Los estudios iniciales sobre el papel que juega la proteína de la nucleocápside (N) de IBV en la inmunidad sugieren que la inmunización con proteína N expresada en bacterias, aunque no induce protección directamente, mejoró la protección inducida por una inoculación subsiguiente con IBV inactivado. En otro estudio, dos inmunizaciones intramusculares con un plásmido que expresaba N indujeron una inmunidad protectora.La base de la inmunidad frente a IBV no está totalmente clara. Los niveles de anticuerpos en suero no se correlacionan con la protección, aunque se reconoce que los anticuerpos locales juegan un papel importante.
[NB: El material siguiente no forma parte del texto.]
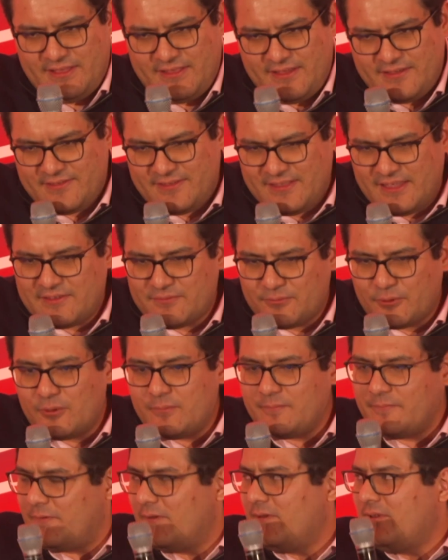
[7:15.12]
there's
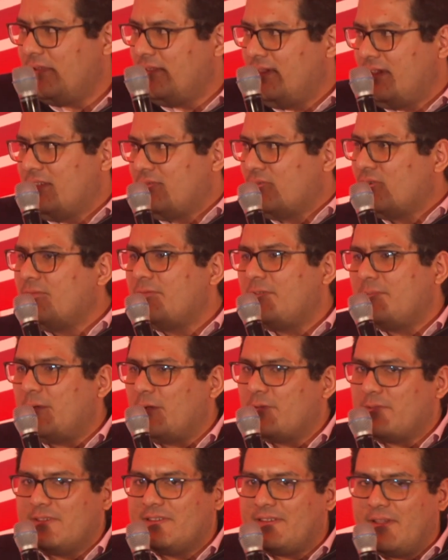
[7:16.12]
room for
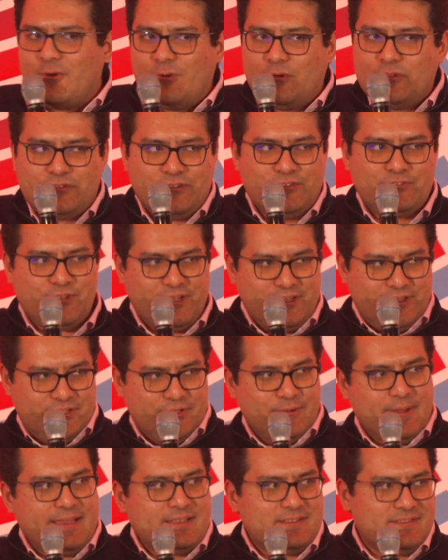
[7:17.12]
both. Auto Trader
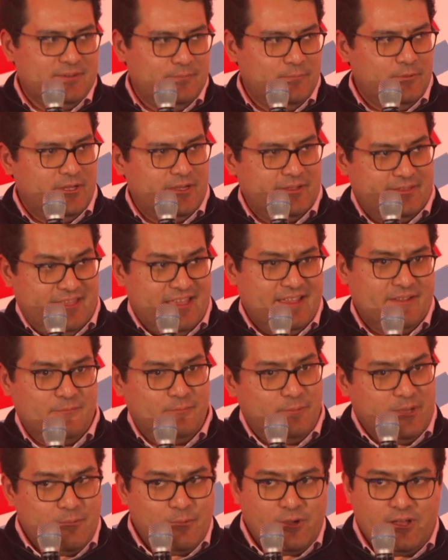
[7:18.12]
do excellent work there.
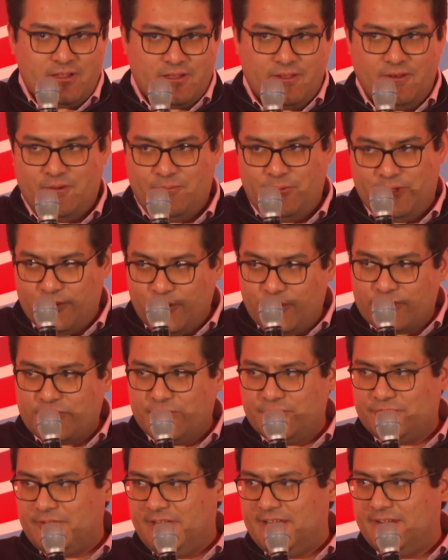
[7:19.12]
We work a lot with Auto
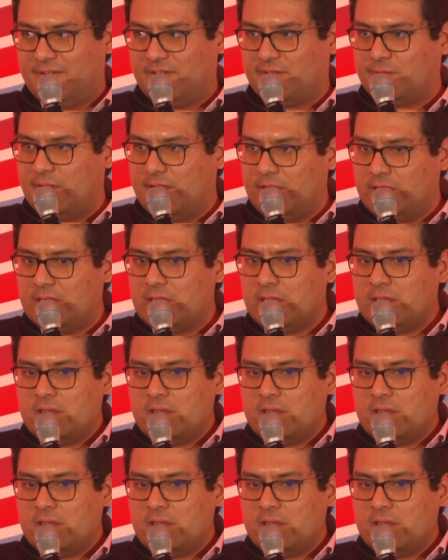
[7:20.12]
Trader as well.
La transferencia de linfocitos T CD8 alfabeta inducidos mediante una infección con IBV, protegieron a los pollos frente a una infección experimental.

En conclusión, las vacunas vivas atenuadas inducen una buena protección, aunque de corta duración, frente a la infección experimental homóloga, pero una minoría de individuos puede responder pobremente. Las vacunas de IBV inactivadas no son suficientemente eficaces cuando se administran únicamente una vez y no se realiza una primovacunación con una vacuna viva. Dos aplicaciones de una vacuna inactivada de IBV son mucho más eficaces, aunque no parece una propuesta viable desde el punto de vista comercial para la industria avícola. Aún así, el coste y la logística de una aplicación múltiple de una vacuna inactivada frente al SARS serían más aceptables para la protección de una población humana, especialmente si está limitada a grupos de alto riesgo, como trabajadores relacionados con temas sanitarios o personas con alto riesgo de contacto. La aplicación de la vacuna frente al SARS es quizás mejor limitarla a un número de individuos de riesgo que puedan ser monitorizados, ya que algunas personas vacunadas podrían, al estar infectadas con el coronavirus del SARS, volverse excretores asintomáticos del virus, siendo un riesgo para la población no vacunada. De cara a un futuro próximo, la alta eficacia de un vector de adenovirus aviar que expresa la subunidad S1 del IBV proporciona optimismo con respecto a una vacuna viva de SARS, y si se cree necesario podría haber la posibilidad de incluir el gen de la proteína N.